The supply of CARDIOLITE hinges on a limited number of producers, complex logistics rooted in its radioactive properties, and global dependencies on constrained Mo-99 reactor-based production. While GE Healthcare remains the primary supplier, regional suppliers and emerging technological alternatives diversify the landscape. Stakeholders must navigate regulatory, logistical, and geopolitical complexities to ensure uninterrupted access.

Key Takeaways

  • Market Concentration: GE Healthcare is the dominant global supplier of CARDIOLITE, with limited alternative manufacturers.
  • Supply Chain Vulnerabilities: Dependence on aging Mo-99 reactors and logistical constraints pose significant risks of shortages.
  • Technological Innovation: Cyclotron-produced Tc-99m and regional manufacturing centers are emerging as potential solutions.
  • Strategic Purchasing: Diversified supplier relationships and regional procurement strategies are vital for supply security.
  • Regulatory and Logistical Compliance: Adherence to international standards is essential to ensure safe transportation and distribution.

FAQs

1. Who are the main manufacturers of CARDIOLITE globally?
The primary manufacturer of CARDIOLITE is GE Healthcare, which supplies the product mainly in North America and Europe. Other regional suppliers, such as Bracco Imaging in Europe, contribute to regional distribution, though their involvement is less extensive than GE’s.
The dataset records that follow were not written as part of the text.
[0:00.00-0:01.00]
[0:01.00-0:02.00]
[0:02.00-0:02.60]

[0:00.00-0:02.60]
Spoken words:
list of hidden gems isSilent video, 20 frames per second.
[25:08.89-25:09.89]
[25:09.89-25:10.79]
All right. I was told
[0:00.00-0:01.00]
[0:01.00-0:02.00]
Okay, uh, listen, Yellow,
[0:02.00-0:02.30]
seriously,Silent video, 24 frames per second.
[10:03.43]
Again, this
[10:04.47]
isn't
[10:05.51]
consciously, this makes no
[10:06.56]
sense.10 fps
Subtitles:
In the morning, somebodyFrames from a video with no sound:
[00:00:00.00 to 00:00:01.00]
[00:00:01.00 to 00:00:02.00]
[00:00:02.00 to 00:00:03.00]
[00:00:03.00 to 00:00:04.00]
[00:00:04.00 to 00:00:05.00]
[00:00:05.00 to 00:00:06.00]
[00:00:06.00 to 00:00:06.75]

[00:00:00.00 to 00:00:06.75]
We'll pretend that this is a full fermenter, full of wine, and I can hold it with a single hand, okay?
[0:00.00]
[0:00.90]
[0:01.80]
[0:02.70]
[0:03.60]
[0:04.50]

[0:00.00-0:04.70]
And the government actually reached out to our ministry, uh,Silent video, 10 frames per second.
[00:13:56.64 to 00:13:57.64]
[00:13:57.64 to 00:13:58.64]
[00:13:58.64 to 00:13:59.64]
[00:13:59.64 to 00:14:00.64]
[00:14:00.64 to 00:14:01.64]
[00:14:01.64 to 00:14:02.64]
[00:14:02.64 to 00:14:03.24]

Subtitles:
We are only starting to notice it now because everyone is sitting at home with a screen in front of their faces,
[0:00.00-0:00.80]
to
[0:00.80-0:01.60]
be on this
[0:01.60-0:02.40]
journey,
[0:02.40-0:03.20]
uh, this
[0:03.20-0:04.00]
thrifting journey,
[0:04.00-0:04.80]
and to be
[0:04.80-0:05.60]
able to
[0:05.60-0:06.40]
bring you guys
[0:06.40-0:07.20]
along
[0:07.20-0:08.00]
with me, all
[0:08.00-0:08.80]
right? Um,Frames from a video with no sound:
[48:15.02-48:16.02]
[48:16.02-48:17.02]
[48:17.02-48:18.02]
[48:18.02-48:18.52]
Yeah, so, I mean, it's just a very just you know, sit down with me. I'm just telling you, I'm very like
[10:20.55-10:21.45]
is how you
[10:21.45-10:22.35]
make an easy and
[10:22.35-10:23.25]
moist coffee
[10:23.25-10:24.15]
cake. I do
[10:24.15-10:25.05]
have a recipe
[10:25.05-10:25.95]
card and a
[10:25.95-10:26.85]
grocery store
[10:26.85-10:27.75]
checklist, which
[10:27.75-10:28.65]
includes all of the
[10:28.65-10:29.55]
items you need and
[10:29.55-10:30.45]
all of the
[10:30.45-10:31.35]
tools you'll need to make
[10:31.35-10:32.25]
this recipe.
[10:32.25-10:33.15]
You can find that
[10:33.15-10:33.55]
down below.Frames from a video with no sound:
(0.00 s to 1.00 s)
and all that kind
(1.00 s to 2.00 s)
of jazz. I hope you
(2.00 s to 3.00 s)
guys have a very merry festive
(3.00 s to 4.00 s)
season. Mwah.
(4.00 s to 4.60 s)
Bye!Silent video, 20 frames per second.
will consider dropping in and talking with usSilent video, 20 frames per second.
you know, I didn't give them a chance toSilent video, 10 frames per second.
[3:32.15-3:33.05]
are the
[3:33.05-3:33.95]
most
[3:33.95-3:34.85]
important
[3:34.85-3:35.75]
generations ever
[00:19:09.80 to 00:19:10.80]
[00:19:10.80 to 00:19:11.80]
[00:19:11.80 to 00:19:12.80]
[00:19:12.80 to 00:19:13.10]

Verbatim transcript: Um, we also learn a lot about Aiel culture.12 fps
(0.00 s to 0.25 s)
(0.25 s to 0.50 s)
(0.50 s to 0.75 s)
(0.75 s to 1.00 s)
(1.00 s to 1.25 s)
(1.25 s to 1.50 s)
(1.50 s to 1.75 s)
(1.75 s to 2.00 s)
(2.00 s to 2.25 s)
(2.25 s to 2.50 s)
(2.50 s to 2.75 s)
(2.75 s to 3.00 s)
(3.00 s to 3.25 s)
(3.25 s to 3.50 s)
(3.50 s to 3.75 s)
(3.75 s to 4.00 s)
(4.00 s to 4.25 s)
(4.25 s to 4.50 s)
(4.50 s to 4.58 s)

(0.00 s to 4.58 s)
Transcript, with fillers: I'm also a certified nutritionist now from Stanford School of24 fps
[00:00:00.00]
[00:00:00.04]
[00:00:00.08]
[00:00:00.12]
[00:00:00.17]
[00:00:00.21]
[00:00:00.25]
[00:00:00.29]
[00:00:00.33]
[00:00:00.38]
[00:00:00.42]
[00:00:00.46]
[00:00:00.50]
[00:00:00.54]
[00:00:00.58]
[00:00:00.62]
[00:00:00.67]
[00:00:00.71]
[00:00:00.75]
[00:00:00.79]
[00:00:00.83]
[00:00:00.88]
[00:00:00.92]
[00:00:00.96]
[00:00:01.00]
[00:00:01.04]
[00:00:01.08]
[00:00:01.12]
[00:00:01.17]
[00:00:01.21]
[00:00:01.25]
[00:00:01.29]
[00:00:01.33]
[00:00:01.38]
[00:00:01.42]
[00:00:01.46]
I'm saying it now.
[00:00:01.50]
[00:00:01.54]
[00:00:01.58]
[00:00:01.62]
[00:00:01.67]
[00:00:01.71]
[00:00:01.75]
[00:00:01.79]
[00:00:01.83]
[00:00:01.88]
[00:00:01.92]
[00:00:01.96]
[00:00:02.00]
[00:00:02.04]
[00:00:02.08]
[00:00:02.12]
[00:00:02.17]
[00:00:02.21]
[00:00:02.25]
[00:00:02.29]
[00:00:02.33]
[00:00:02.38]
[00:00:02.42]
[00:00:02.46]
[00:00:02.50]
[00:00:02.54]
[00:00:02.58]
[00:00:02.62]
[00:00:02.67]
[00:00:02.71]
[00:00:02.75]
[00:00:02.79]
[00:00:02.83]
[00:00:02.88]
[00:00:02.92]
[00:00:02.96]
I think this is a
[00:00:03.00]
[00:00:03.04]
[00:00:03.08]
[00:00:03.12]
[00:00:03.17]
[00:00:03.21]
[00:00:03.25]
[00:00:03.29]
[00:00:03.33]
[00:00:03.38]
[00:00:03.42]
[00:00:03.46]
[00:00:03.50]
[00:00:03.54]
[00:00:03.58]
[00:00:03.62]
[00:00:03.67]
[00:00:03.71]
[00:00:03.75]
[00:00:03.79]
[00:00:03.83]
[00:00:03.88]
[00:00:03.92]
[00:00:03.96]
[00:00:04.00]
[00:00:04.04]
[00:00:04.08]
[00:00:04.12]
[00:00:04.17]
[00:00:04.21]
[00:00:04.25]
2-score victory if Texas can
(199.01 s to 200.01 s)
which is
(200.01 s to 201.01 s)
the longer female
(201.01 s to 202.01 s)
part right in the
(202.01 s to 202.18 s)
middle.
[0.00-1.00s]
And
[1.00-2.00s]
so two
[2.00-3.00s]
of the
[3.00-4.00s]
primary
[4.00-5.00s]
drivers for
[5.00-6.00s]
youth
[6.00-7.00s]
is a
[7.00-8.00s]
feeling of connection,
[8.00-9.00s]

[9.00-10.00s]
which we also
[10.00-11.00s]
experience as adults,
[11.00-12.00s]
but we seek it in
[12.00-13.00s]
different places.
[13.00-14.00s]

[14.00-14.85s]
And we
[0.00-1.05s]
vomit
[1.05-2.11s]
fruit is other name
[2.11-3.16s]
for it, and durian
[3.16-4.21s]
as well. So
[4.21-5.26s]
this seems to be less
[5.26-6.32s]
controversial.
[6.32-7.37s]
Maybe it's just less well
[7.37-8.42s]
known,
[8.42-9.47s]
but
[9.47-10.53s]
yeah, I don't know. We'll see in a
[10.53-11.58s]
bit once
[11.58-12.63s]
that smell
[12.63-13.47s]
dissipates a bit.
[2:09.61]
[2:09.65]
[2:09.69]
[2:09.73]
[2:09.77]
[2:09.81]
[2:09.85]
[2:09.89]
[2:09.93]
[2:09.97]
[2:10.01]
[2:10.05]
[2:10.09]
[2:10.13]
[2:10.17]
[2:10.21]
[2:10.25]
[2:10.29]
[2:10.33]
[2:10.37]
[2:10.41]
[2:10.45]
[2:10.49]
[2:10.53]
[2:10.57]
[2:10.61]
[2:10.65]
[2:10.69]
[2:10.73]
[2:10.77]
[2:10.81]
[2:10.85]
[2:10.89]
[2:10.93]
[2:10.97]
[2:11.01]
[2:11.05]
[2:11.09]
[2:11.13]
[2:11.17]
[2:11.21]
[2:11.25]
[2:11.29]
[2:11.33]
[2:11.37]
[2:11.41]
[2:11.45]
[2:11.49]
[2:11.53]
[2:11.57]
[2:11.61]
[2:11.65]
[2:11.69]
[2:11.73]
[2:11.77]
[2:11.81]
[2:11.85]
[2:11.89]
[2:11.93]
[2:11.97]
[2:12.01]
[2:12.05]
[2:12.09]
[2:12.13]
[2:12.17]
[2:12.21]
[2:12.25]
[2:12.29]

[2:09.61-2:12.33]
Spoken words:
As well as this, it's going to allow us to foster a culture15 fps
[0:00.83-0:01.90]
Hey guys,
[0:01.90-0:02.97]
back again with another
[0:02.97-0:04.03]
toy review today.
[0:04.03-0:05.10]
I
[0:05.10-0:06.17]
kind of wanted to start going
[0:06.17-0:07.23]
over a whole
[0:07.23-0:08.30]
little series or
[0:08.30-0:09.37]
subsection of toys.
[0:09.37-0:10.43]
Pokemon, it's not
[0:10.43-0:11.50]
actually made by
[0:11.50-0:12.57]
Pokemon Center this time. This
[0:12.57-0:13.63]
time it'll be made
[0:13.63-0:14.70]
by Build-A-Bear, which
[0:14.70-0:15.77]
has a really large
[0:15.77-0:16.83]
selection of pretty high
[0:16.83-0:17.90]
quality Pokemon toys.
2. What factors influence the availability of CARDIOLITE?
Supply is primarily affected by Mo-99 reactor availability, regulatory compliance, transportation logistics, and geopolitical stability. Short half-life of Tc-99m further complicates timely distribution.

3. Are there alternative sources or methods for producing Tc-99m?
Yes. Cyclotron-based production of Tc-99m and regional radiopharmaceutical manufacturing centers are emerging alternatives that could reduce dependence on aging nuclear reactors.

4. How do geopolitical issues impact CARDIOLITE supply chains?
Geopolitical tensions can slow or disrupt reactor operations, hinder transportation, and complicate international licensing, leading to supply shortages.

5. What strategies can healthcare providers adopt to mitigate supply risks?
Providers should establish relationships with multiple suppliers, participate in regional stockpiling initiatives, and stay informed about technological advancements that enable alternative production methods.

References

  1. [1] International Atomic Energy Agency. "The Supply Chain of Molybdenum-99 and Technetium-99m." IAEA Nuclear Medicine & Diagnostic Imaging, 2022.
  2. [2] GE Healthcare. "Technetium Tc-99m Sestamibi (Cardiolite)." Product Monograph, 2021.
  3. [3] European Association of Nuclear Medicine. "Supply and Demand for Radionuclides." EMA Guidelines, 2020.
  4. [4] World Nuclear Association. "Molybdenum-99 and Technetium-99m." Nuclear Fuel Cycle Report, 2022.
  5. [5] U.S. Food and Drug Administration. "Regulations for Radiopharmaceuticals." FDA, 2022.